[PROBLEM] Copy everything in the data below exactly except the pictures.

[DATASET RECORDS]
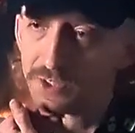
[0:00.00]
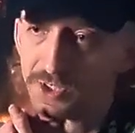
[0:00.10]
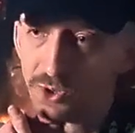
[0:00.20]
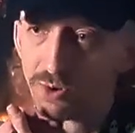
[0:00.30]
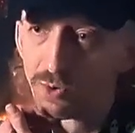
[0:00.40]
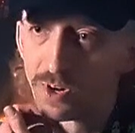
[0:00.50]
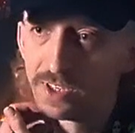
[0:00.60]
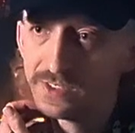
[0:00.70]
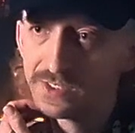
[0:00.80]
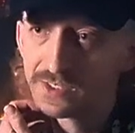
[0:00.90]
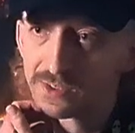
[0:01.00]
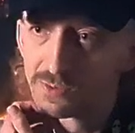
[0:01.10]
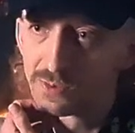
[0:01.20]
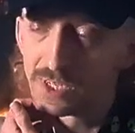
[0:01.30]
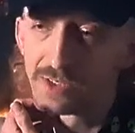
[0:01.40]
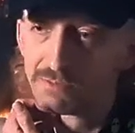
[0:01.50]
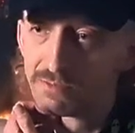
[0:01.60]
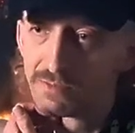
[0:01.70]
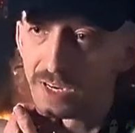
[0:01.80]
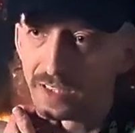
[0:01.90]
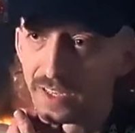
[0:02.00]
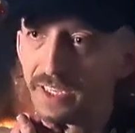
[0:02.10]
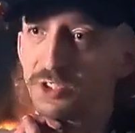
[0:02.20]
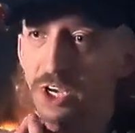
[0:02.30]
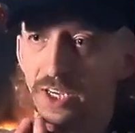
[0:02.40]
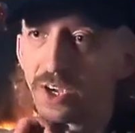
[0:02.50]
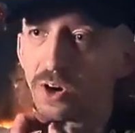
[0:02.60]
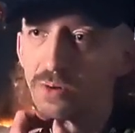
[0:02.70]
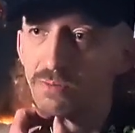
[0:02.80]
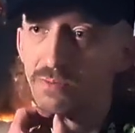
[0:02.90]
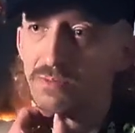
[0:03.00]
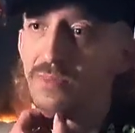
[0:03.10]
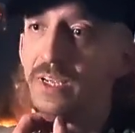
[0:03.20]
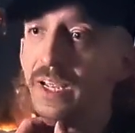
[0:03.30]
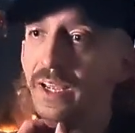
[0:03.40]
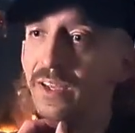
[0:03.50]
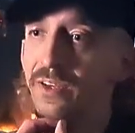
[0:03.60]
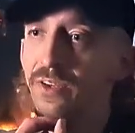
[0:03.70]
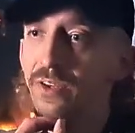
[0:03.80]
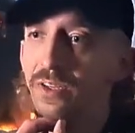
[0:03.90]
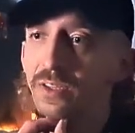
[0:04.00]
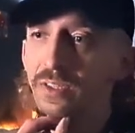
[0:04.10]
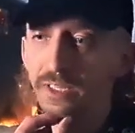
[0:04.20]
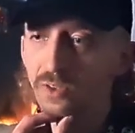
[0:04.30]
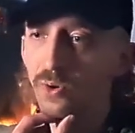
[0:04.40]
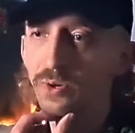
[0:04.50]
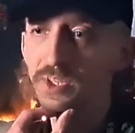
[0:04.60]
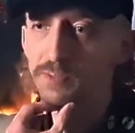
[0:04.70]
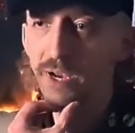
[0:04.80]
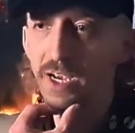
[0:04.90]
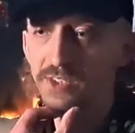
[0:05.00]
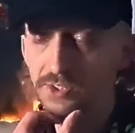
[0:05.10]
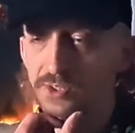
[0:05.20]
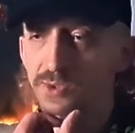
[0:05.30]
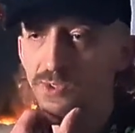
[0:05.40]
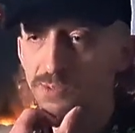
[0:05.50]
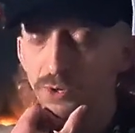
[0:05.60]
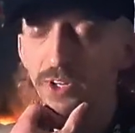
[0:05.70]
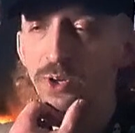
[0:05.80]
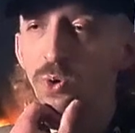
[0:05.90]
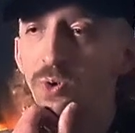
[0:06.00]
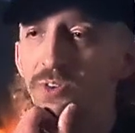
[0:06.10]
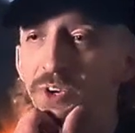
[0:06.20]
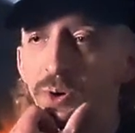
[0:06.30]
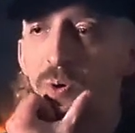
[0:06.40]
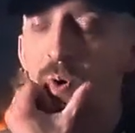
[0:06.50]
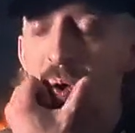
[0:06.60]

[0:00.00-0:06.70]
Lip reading: his newer ones, well, I like Django, and Inglourious Bastards was pretty cool too.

[WRITTEN ANSWER]
[0:00.00]
[0:00.10]
[0:00.20]
[0:00.30]
[0:00.40]
[0:00.50]
[0:00.60]
[0:00.70]
[0:00.80]
[0:00.90]
[0:01.00]
[0:01.10]
[0:01.20]
[0:01.30]
[0:01.40]
[0:01.50]
[0:01.60]
[0:01.70]
[0:01.80]
[0:01.90]
[0:02.00]
[0:02.10]
[0:02.20]
[0:02.30]
[0:02.40]
[0:02.50]
[0:02.60]
[0:02.70]
[0:02.80]
[0:02.90]
[0:03.00]
[0:03.10]
[0:03.20]
[0:03.30]
[0:03.40]
[0:03.50]
[0:03.60]
[0:03.70]
[0:03.80]
[0:03.90]
[0:04.00]
[0:04.10]
[0:04.20]
[0:04.30]
[0:04.40]
[0:04.50]
[0:04.60]
[0:04.70]
[0:04.80]
[0:04.90]
[0:05.00]
[0:05.10]
[0:05.20]
[0:05.30]
[0:05.40]
[0:05.50]
[0:05.60]
[0:05.70]
[0:05.80]
[0:05.90]
[0:06.00]
[0:06.10]
[0:06.20]
[0:06.30]
[0:06.40]
[0:06.50]
[0:06.60]

[0:00.00-0:06.70]
Lip reading: his newer ones, well, I like Django, and Inglourious Bastards was pretty cool too.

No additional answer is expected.